L’enjeu des années à venir ? Profiter pleinement des synergies entre les différentes structures, en s’appuyant sur les forces de chacune, qu’il s’agisse de mettre en commun les clients, les fournisseurs, les moyens industriels ou les forces commerciales. « Dans ses équipes, Bioswell compte plusieurs talents prometteurs, dont certains sont devenus associés lors de la création de la holding, précise Lucas Cornette. C’est un signal positif important pour l’avenir du groupe, qui dispose désormais de tous les leviers nécessaires pour s’affirmer comme un champion européen des produits naturels pour l’agriculture raisonnée. » Même enthousiasme chez Ludovic Bossé. « Dans cinq ans, résume-t-il en guise de conclusion, nous aimerions avoir doublé de taille avec une diversification à l’international, en commençant par les zones où les potentiels de développement sont les plus élevés, en Afrique, en Asie et en Amérique du Sud.
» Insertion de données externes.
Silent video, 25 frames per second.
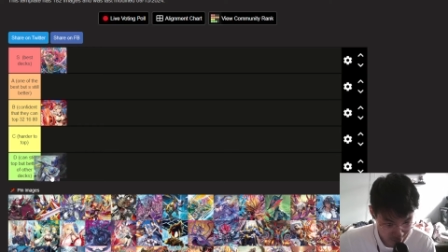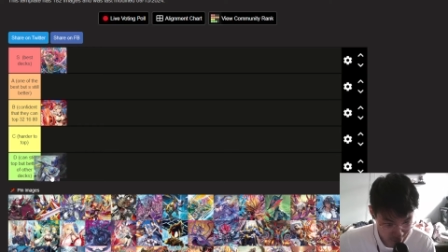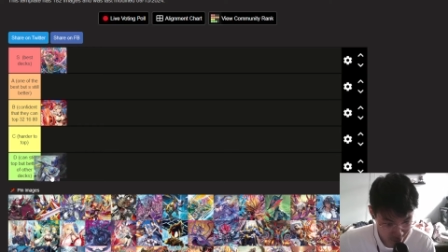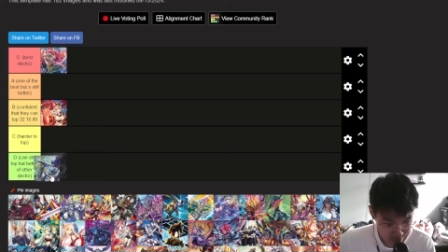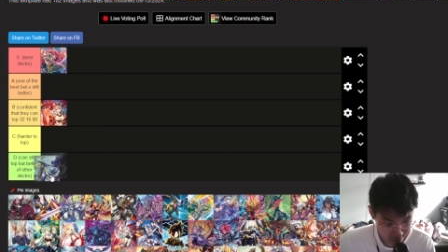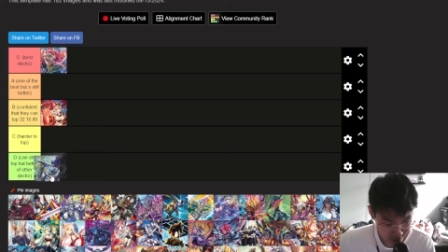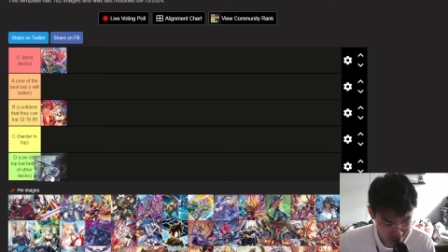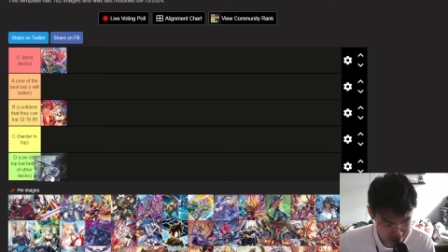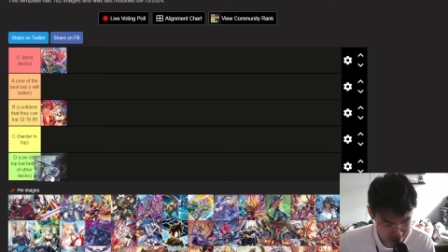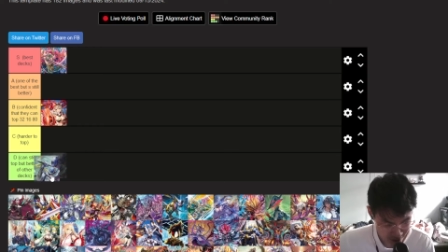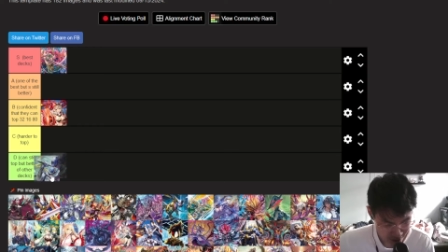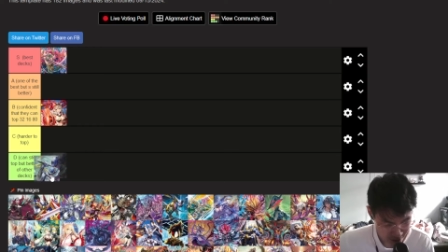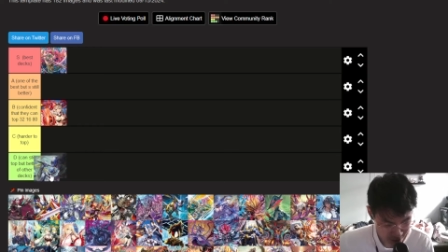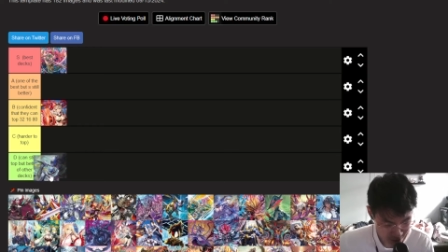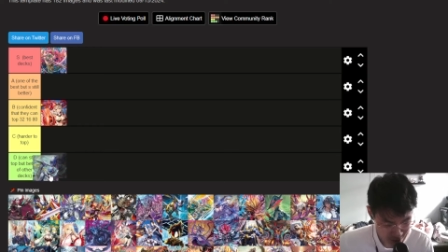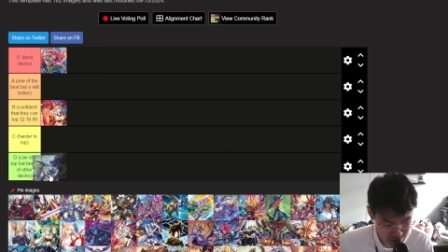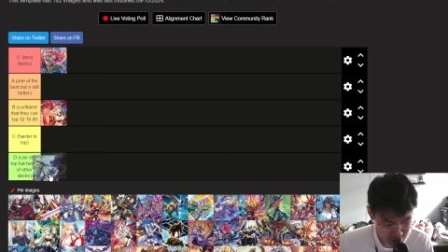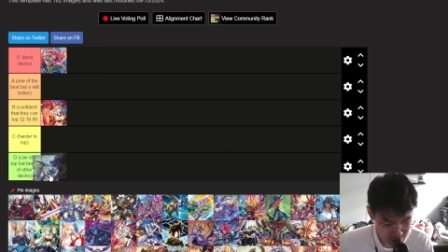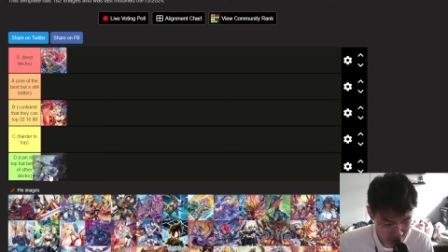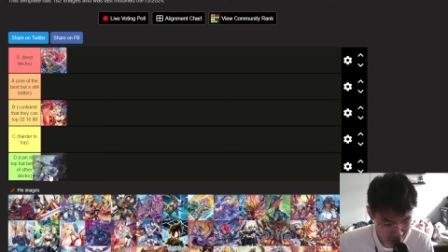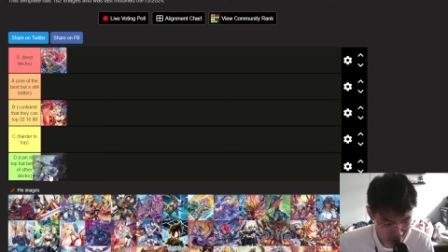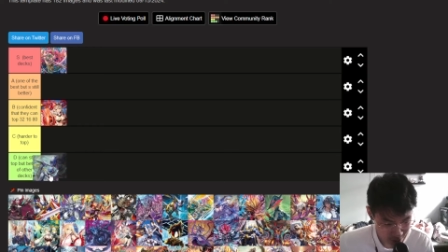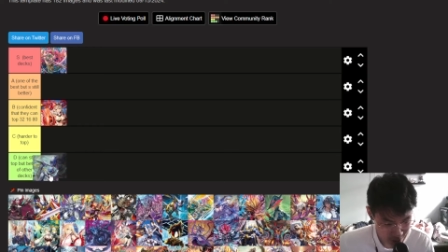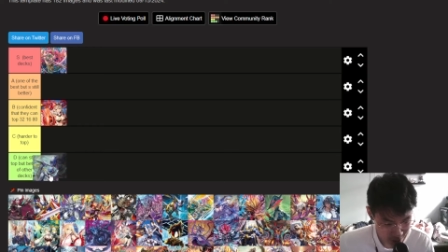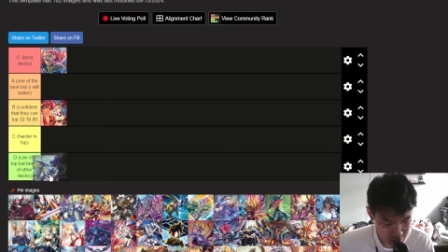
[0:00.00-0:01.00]
it's still
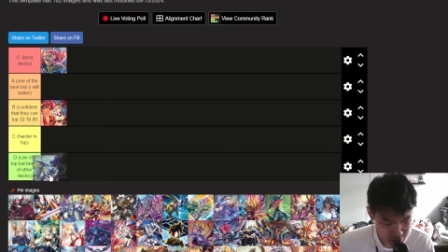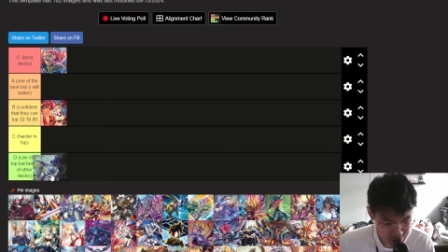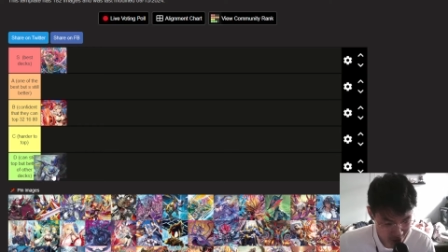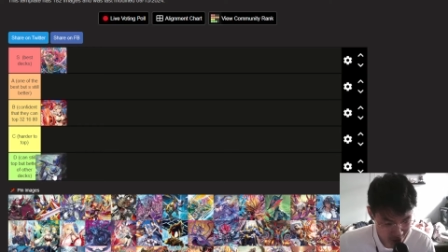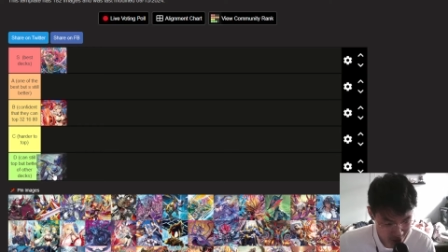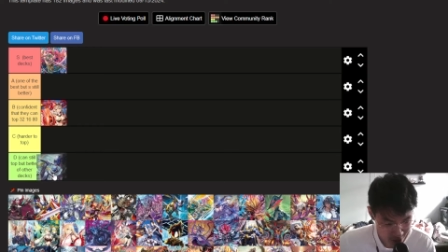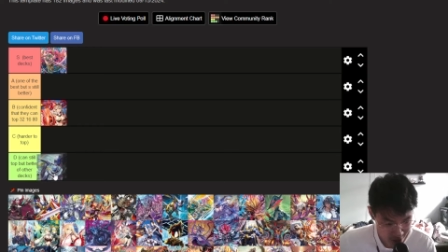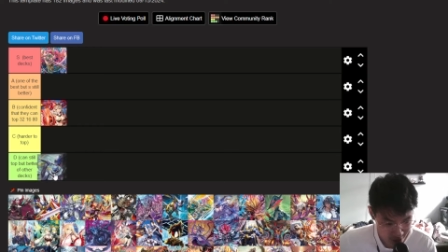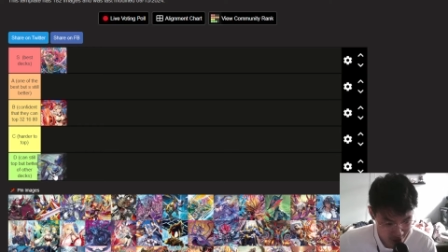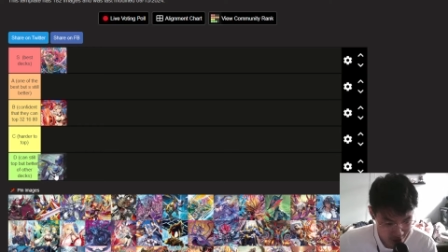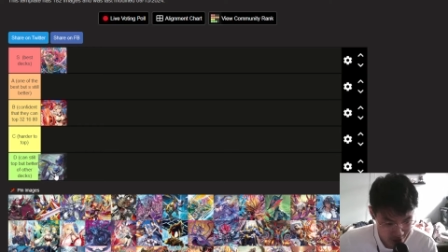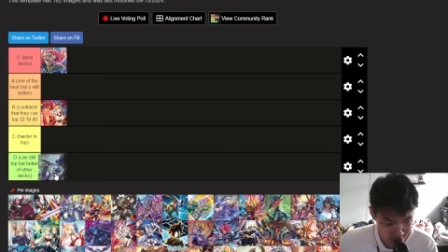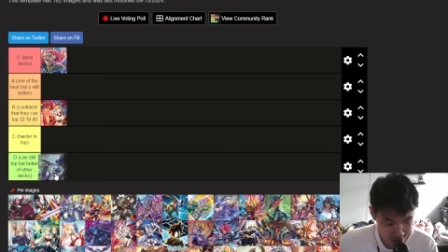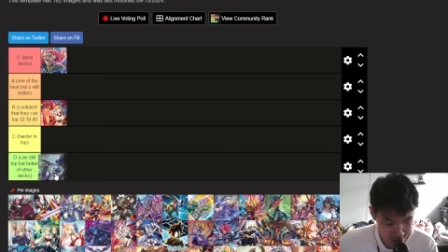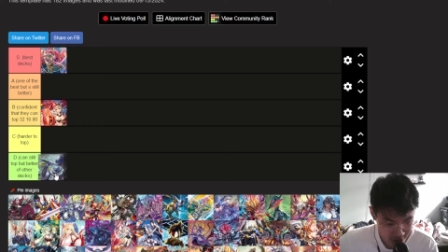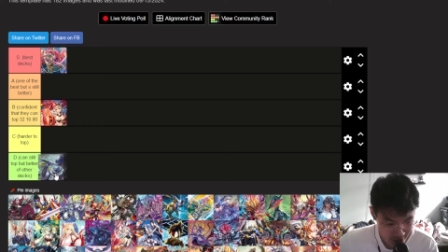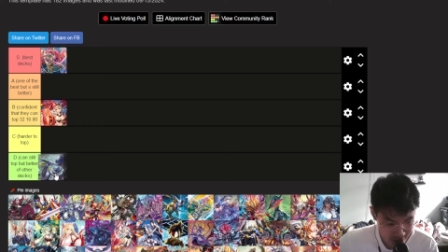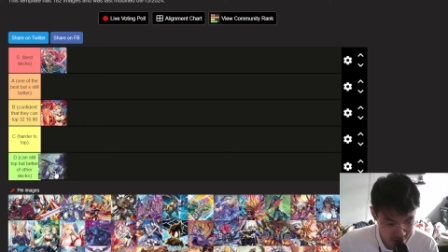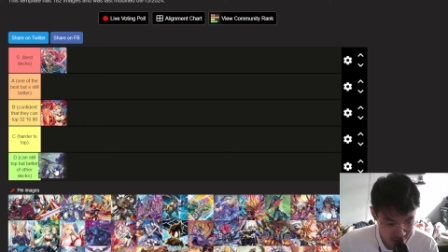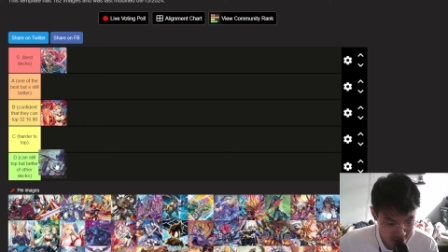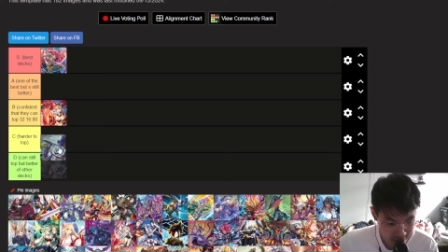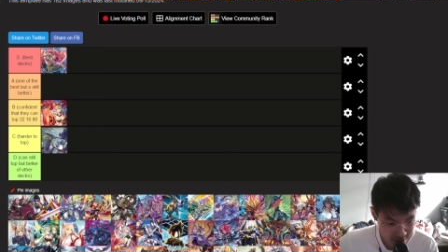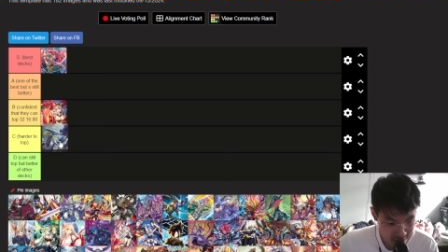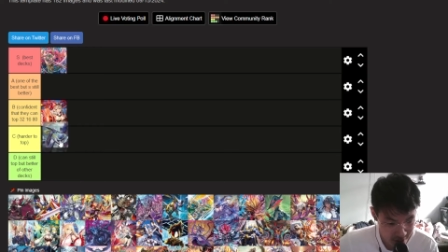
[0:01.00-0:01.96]
something to consider.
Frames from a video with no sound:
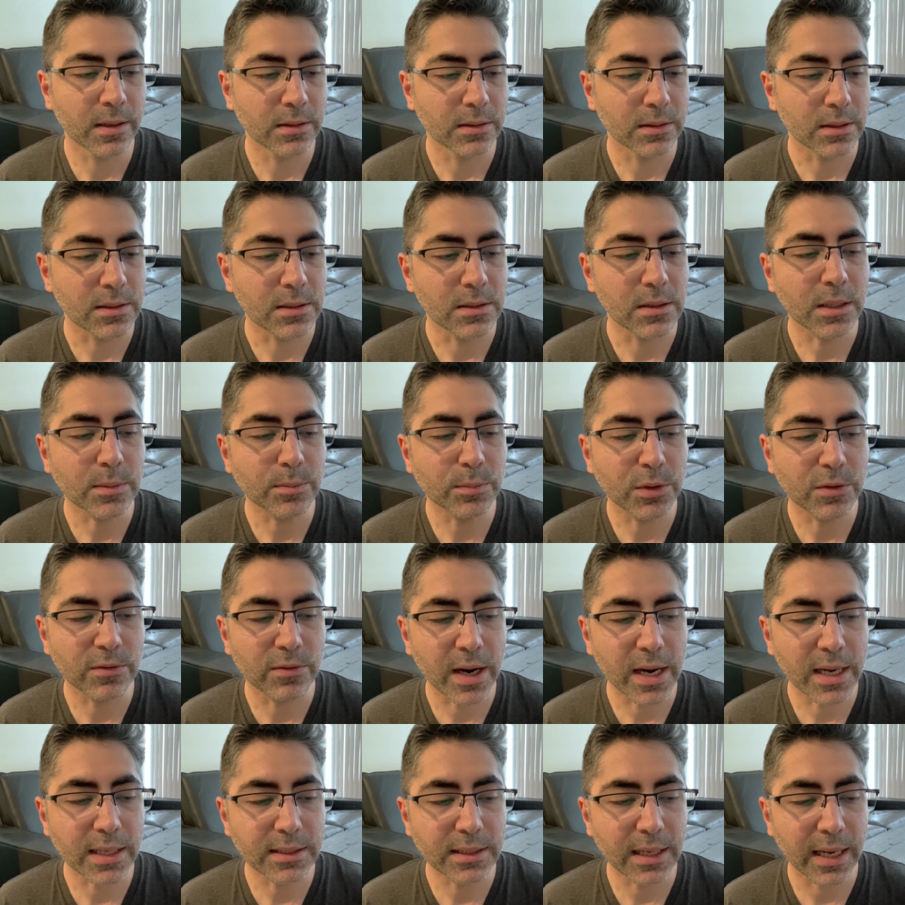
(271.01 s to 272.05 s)
does not
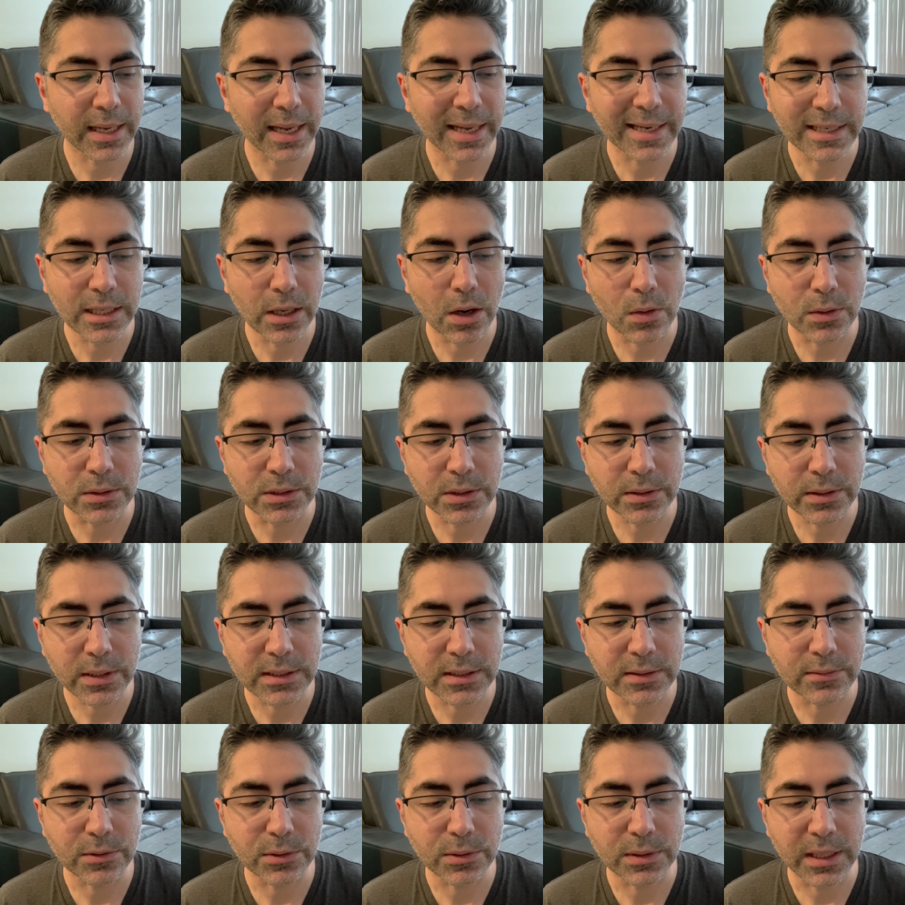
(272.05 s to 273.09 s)
provide any
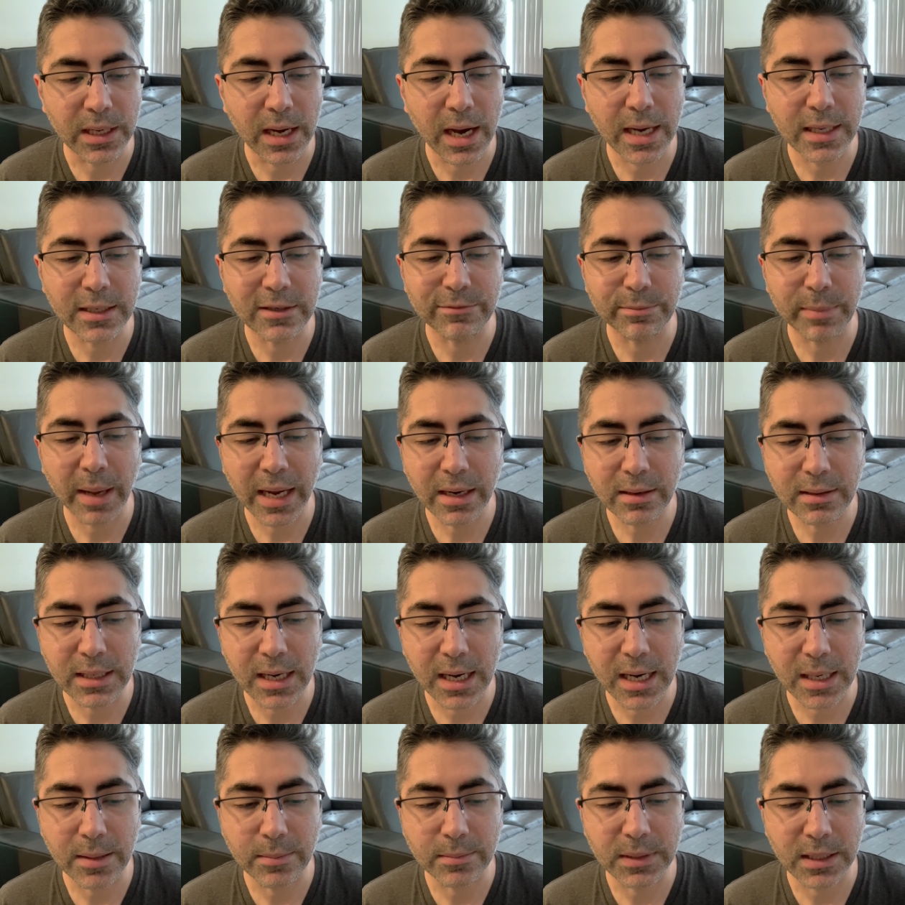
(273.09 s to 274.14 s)
alternative to the kind of
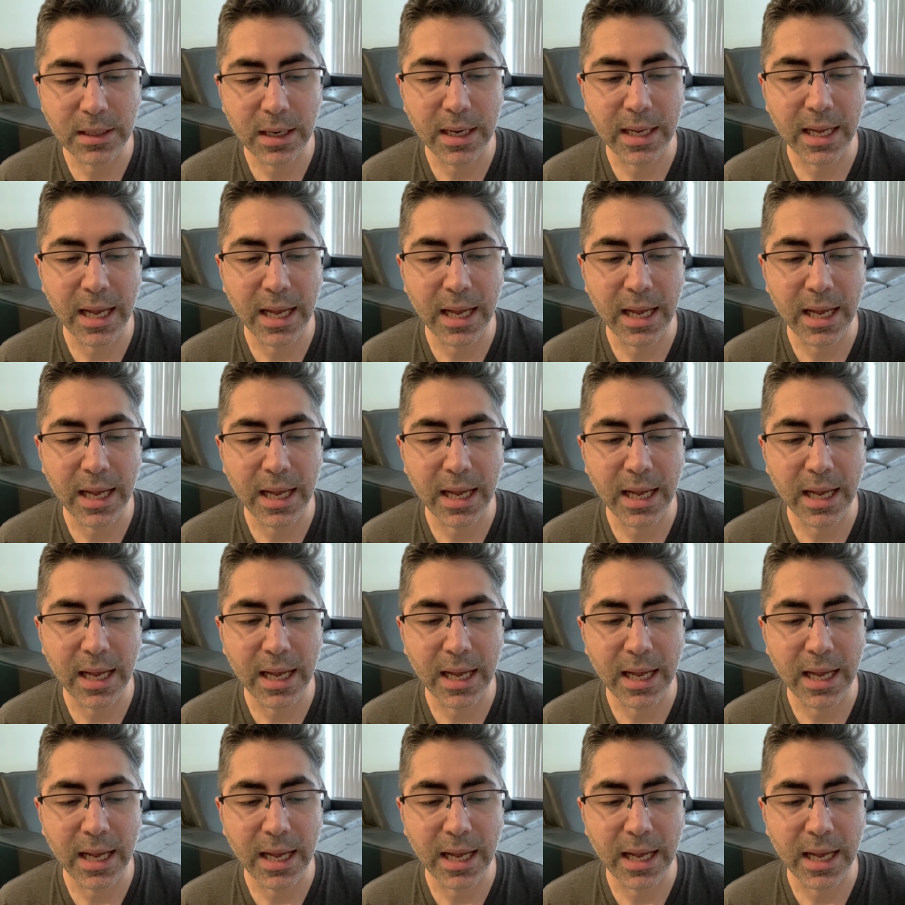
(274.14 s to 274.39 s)
paradigm that I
Autant de marchés où nous commençons d’ores et déjà à prospecter… »


Chartres : une usine en transition(s)

Créée en 2015, à Chartres, l’usine d’Impact Pro compte aujourd’hui 15 collaborateurs qui fabriquent des engrais foliaires et des biostimulants haut de gamme, à un rythme d’environ 2,5 millions de litres par an, pour une gamme de 70 produits. Depuis son ouverture, ce centre de production a fait l’objet de plusieurs aménagements pour conjuguer responsabilité environnementale, productivité et protection de la santé des salariés. Tout l’éclairage a ainsi été remplacé par des LED dont l’intensité varie en fonction de l’activité. Une lagune a aussi été créée afin de collecter les eaux de lavage qui ne sont, de ce fait, pas rejetées dans le réseau. Avec l’aide d’un financement de la BPI et de la Carsat, Impact Pro s’est également dotée d’un robot qui va accélérer les cadences de fabrication tout en soulageant grandement la pénibilité du travail des opérateurs. Dans les années qui viennent, l’usine devrait franchir un nouveau cap avec la création d’une salle d’expérimentation dédiée à l’équipe de R&D pour mettre au point de nouvelles molécules. Et par la suite, le groupe aimerait doubler la production du site. Les investissements sont déjà chiffrés, ils porteraient essentiellement sur la création de capacités de stockage supplémentaires in situ.